▶ [Task material]
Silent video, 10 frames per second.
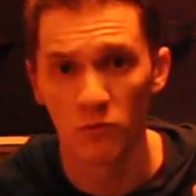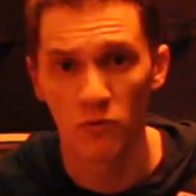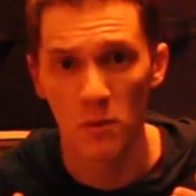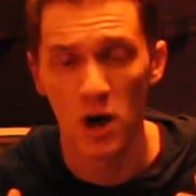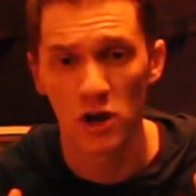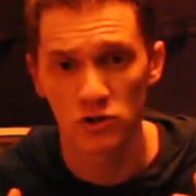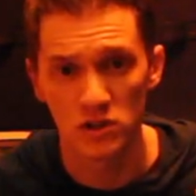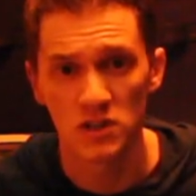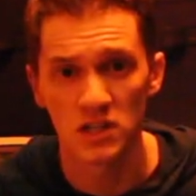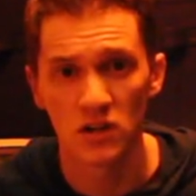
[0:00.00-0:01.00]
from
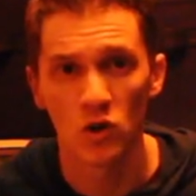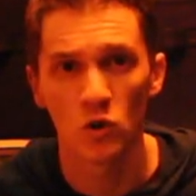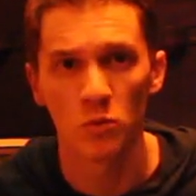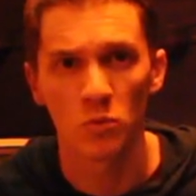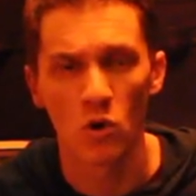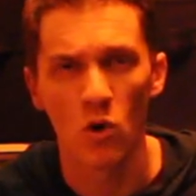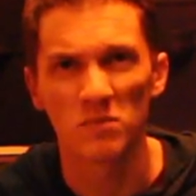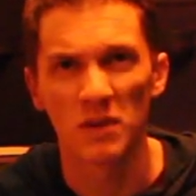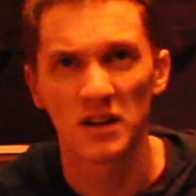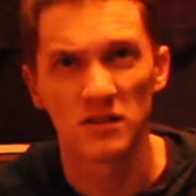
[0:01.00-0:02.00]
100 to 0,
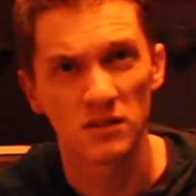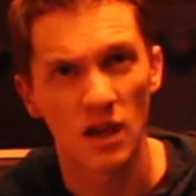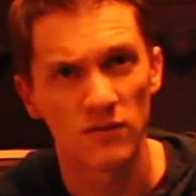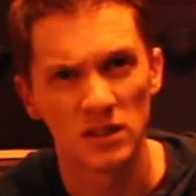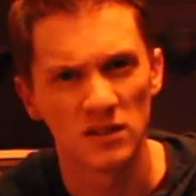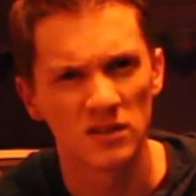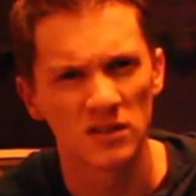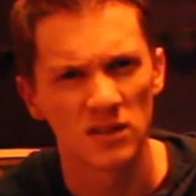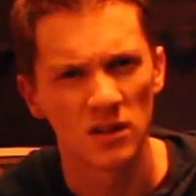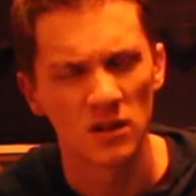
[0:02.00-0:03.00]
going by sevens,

--

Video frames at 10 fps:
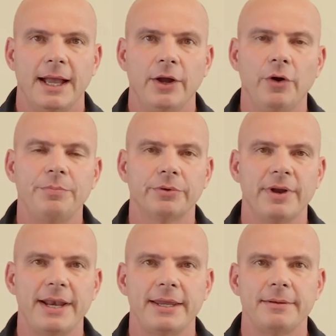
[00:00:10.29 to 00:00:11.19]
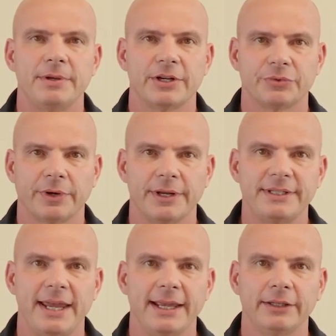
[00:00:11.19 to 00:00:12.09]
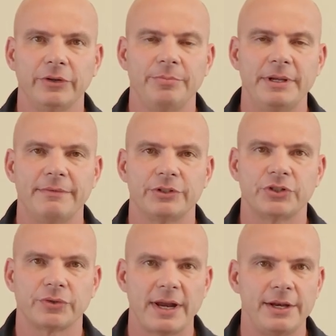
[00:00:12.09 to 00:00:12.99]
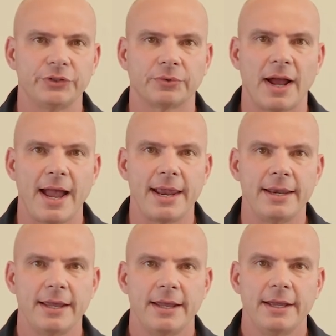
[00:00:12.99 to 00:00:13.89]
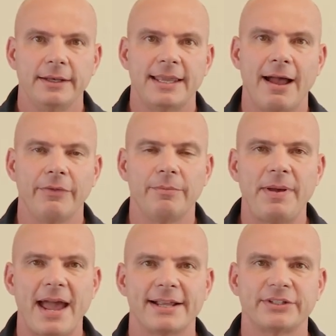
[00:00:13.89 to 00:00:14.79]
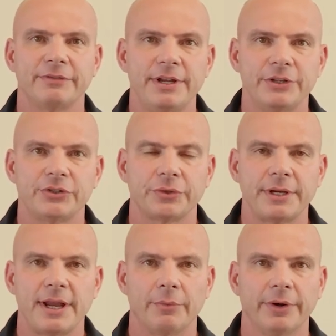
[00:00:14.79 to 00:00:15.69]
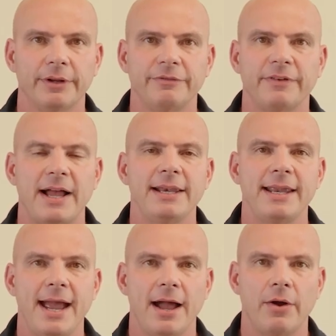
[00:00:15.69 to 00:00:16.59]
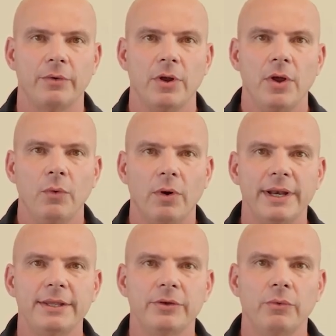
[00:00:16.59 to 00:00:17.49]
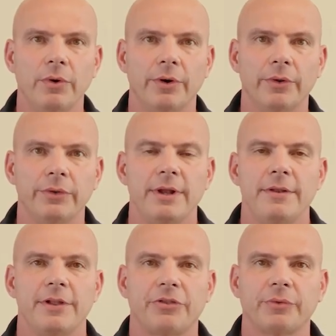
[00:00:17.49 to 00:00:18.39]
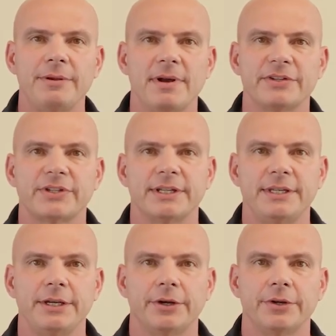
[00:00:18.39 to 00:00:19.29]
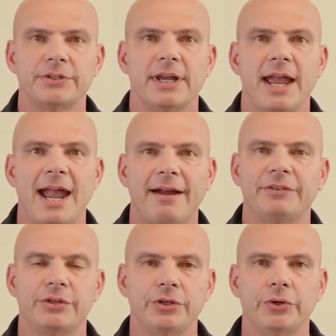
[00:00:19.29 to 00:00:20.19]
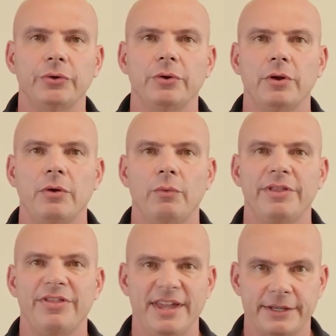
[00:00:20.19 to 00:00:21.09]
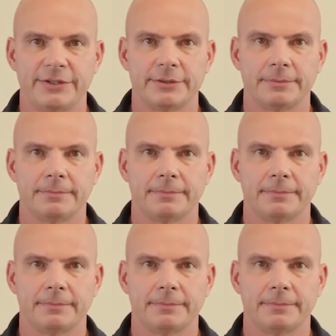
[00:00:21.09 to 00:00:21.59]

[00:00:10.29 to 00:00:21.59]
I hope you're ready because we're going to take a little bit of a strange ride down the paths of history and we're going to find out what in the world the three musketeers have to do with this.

▶ [Exercise brief] Within the listing above, the stretch from the line with "[00:00:10.29 to 00:00:11.19]" down to the line with "[00:00:19.29 to 00:00:20.19]" is to be given again exactly, end lines included and pictures excluded.

▶ [Your solution]
[00:00:10.29 to 00:00:11.19]
[00:00:11.19 to 00:00:12.09]
[00:00:12.09 to 00:00:12.99]
[00:00:12.99 to 00:00:13.89]
[00:00:13.89 to 00:00:14.79]
[00:00:14.79 to 00:00:15.69]
[00:00:15.69 to 00:00:16.59]
[00:00:16.59 to 00:00:17.49]
[00:00:17.49 to 00:00:18.39]
[00:00:18.39 to 00:00:19.29]
[00:00:19.29 to 00:00:20.19]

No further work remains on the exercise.